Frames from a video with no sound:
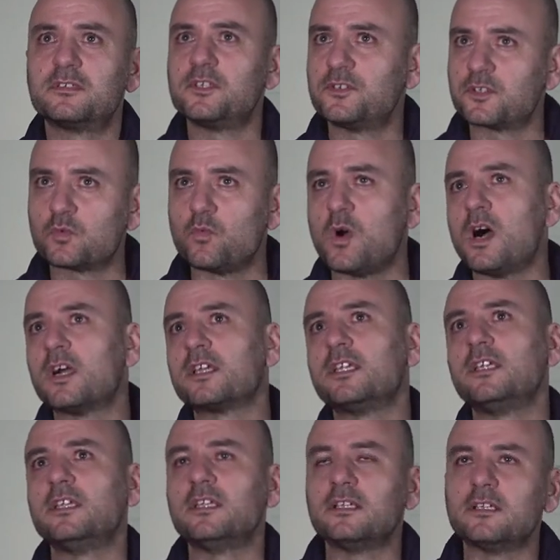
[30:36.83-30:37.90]
They're just
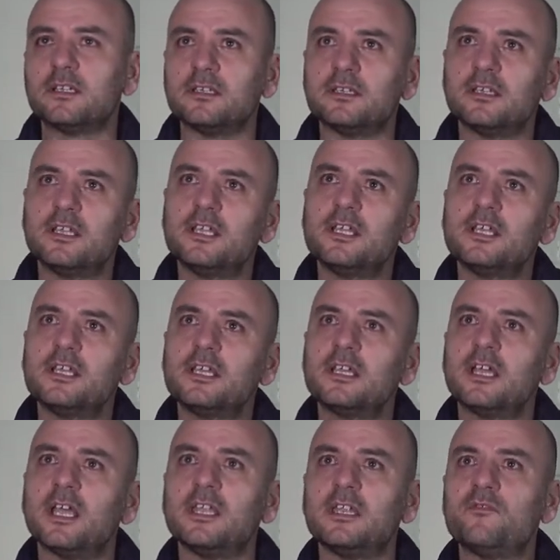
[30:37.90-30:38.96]
walking and,
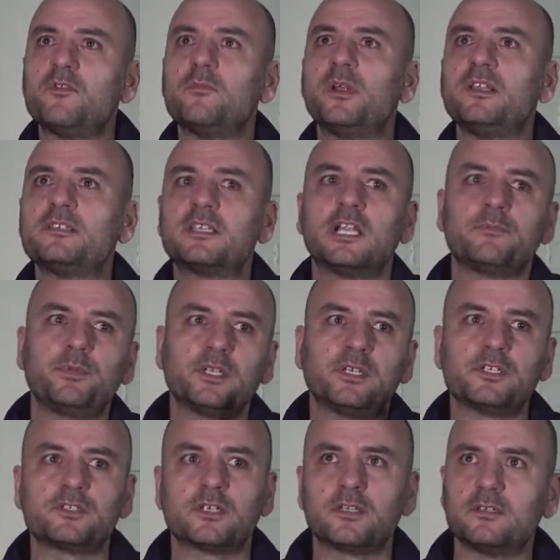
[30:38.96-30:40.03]
and everybody's helping
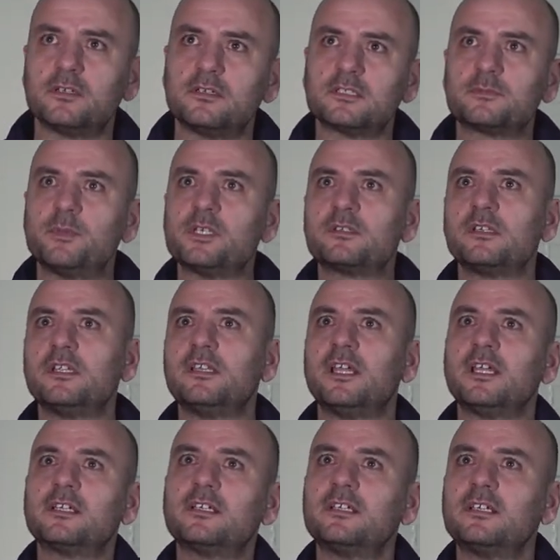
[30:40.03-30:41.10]
each other, especially
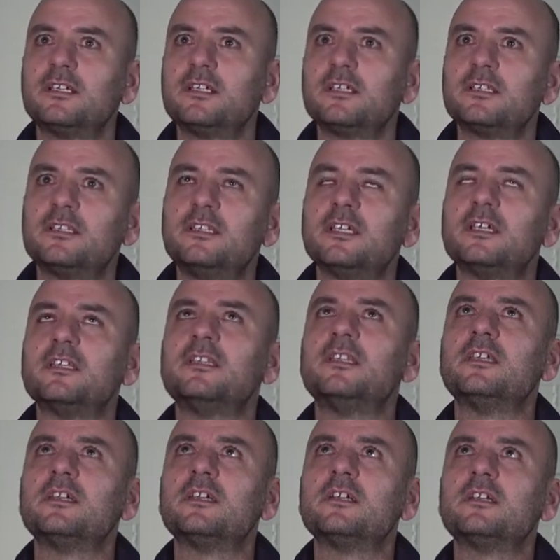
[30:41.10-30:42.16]
like the,
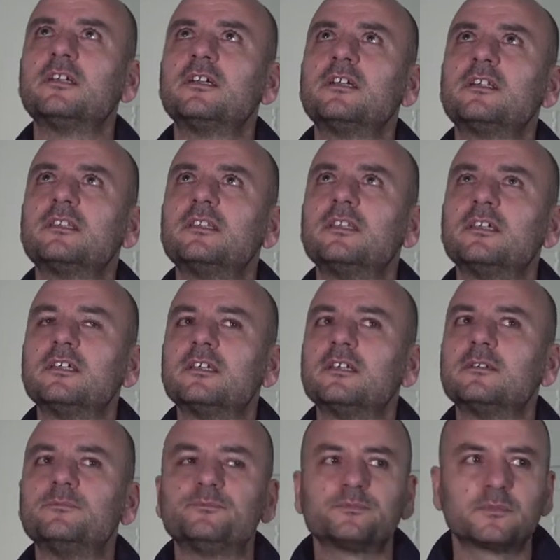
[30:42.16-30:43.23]
the, the
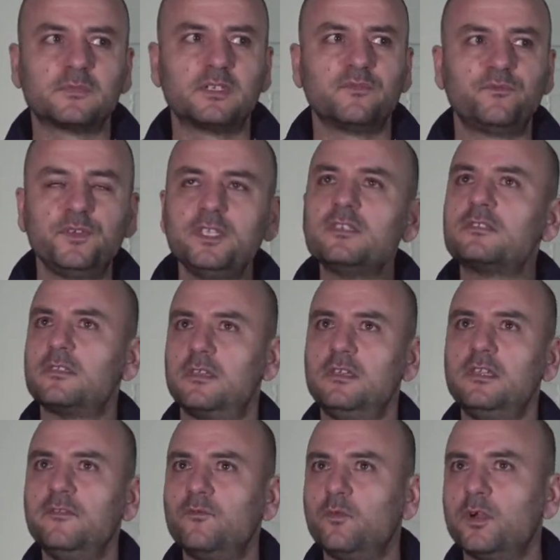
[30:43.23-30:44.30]
the feast
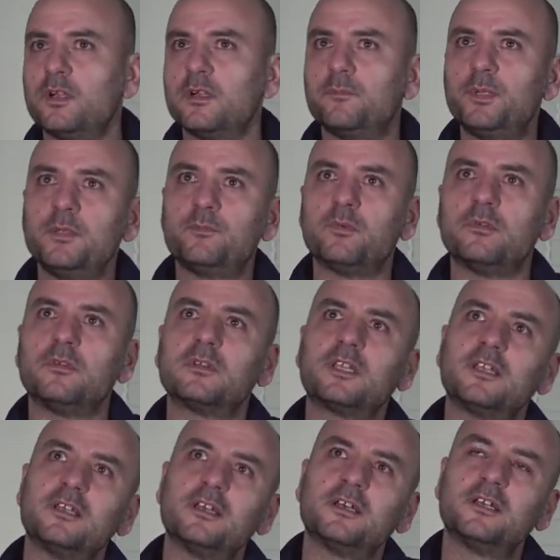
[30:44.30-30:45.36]
eve where people
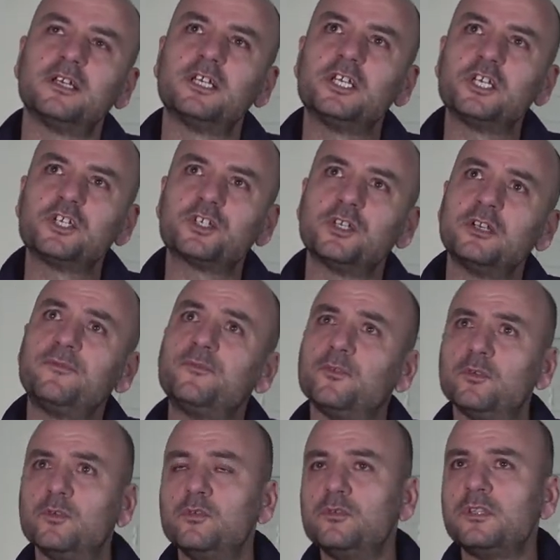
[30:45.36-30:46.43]
kind of share
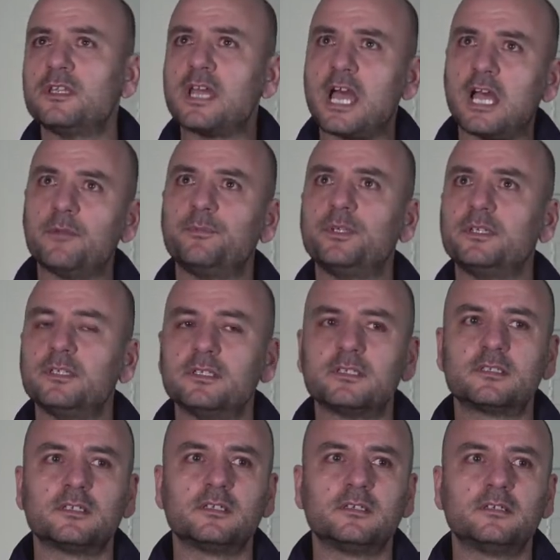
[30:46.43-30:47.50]
food and
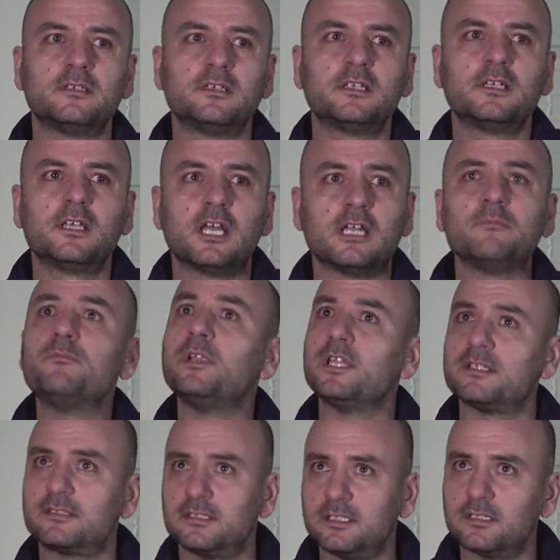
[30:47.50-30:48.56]
happiness and, and
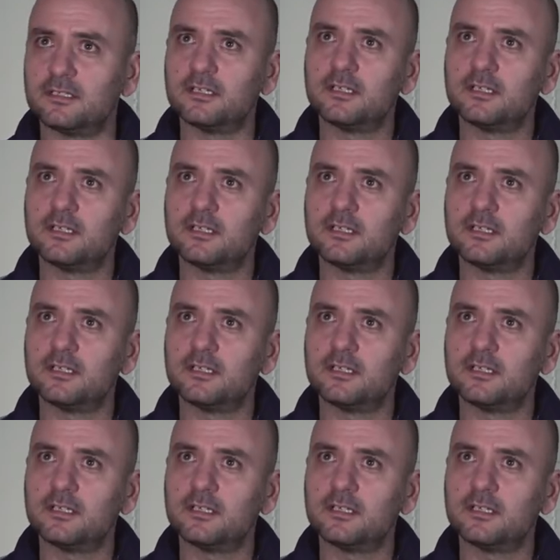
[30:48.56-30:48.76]
blessing.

Problem: Return the entries verbatim, pictures excluded.

Response box:
Frames from a video with no sound:
[30:36.83-30:37.90]
They're just
[30:37.90-30:38.96]
walking and,
[30:38.96-30:40.03]
and everybody's helping
[30:40.03-30:41.10]
each other, especially
[30:41.10-30:42.16]
like the,
[30:42.16-30:43.23]
the, the
[30:43.23-30:44.30]
the feast
[30:44.30-30:45.36]
eve where people
[30:45.36-30:46.43]
kind of share
[30:46.43-30:47.50]
food and
[30:47.50-30:48.56]
happiness and, and
[30:48.56-30:48.76]
blessing.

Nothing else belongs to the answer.